2008/9/19 George N. White III <gnwiii at gmail.com>:
> On Thu, Sep 18, 2008 at 3:44 AM, Rolf Niepraschk <Rolf.Niepraschk at ptb.de> wrote:
>> Norbert Preining schrieb:
>> ...
>>>
>>> Still, there is CTAN, people can get whatever they miss from there.
>>
>> Will be exist non-free TeXLive packages for download from CTAN in the
>> future (similar to "getnonfreefonts")?
>
> Now that there is a package manager, it becomes possible to consider
> adding support for multiple repositories, so you could have test packages,
> nonfree packages, or even local (site-specific, for things like a thesis format
> and letterhead).
>
> The question of what is "free" gets complicated.  The variety of
> restrictions is
> unbounded, and it takes a lot of work to ensure that stuff is a) properly
> classified, and b) that users understand what they can and can't do.
>
> Organizations that rely on TeX often have macros that aren't appropriate for
> CTAN, e.g., LaTeX classes specific to a report series that contain logos, fonts,
> and design elements ("look and feel") that should not used externally -- I could
> give you the macros, but then I'd have to kill you -- to guard against someone
> creating bogus "official looking" government reports giving the inventory of
> nuclear weapons in Switzerland and Belize.   Having such material in a local
> site package repository has advantages 1) it is easier to manage installations,
> and 2) potentially making it easier for users to tell what is free and
> what is not.
>
No, it need not be that bad. I have developed a class file and a set
of packages for one journal (it is not yet ready for distribution).

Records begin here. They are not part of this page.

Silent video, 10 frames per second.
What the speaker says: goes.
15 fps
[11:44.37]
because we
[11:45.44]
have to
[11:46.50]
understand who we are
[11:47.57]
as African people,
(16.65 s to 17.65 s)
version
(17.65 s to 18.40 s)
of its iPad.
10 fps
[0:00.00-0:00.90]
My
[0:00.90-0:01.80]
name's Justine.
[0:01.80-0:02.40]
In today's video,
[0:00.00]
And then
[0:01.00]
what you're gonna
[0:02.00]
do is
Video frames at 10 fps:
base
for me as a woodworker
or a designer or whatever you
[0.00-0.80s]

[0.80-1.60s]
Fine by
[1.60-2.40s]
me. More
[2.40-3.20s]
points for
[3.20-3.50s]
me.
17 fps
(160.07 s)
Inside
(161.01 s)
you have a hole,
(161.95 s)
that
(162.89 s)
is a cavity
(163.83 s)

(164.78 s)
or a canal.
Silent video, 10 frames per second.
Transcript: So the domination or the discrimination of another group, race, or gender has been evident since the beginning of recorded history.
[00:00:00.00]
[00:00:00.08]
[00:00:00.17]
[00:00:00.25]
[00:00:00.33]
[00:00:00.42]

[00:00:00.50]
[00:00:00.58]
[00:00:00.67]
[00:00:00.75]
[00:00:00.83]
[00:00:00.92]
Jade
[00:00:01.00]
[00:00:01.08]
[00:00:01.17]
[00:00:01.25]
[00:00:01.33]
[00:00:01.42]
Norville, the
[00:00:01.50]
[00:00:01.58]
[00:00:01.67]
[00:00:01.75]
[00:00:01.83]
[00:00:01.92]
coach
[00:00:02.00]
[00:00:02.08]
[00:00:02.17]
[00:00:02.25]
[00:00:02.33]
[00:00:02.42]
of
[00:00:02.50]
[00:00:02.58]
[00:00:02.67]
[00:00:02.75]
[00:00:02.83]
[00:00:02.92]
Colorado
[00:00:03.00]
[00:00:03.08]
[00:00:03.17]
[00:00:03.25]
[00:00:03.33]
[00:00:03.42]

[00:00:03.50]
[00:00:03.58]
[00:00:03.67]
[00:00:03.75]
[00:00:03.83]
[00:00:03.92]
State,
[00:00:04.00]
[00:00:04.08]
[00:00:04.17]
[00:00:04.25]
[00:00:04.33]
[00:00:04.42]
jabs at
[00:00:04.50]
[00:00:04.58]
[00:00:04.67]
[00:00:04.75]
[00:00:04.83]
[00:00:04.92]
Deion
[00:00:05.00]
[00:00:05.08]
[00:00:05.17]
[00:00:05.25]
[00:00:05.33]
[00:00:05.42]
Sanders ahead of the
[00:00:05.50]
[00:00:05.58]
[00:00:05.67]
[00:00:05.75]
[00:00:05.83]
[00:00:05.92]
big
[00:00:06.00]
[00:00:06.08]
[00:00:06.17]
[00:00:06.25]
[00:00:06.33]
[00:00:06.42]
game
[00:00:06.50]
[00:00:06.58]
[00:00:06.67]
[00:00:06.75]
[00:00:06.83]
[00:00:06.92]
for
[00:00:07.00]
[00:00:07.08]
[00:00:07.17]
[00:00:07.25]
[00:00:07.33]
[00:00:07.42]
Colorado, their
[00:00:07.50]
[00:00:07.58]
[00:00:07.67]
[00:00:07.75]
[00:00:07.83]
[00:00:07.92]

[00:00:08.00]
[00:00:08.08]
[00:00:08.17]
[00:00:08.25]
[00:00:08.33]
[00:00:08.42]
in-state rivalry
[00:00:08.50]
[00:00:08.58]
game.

The purpose is to make life for editors easier. The editors will use
XeLaTeX with fonts from AdobeAcrobat. If the fonts are not found, the
class will use Latin Modern instead so that the article in the final
form will be visually different which is acceptable. Anyway the
editors have the right to make even modifications in the text (after
discussion with the authors). The package even works in a great many
cases with normal LaTeX. The first page of each article contains a
logo and the editors do not like to distribute it. Soution is simple:
if you start the article with \documentclass{pbml}, the macros will
just put a rectangle of the size of the logo with the text LOGO to the
first page. The editors will then change the first line to
\documentclass[logo]{pbml} and the macros will put the real logo
there. Thus if you have DejaVu + Acrobat Reader, you can generate
exactlyu the same layout but without the logo. Such a package can be
released under LPPL without no risk.

> While it seems simple to just set a policy for what should be in TeX
> Live, no one
> policy will make more than a few people completely happy.  It helps a
> lot to have
> a limited set of licenses (GPL, LPPL, etc), but authors need to
> realize 1) even if they
> aren't completely happy with a particular license, it is a kindness to packagers
> and users if they adopt a standard license despite those reservations, and 2)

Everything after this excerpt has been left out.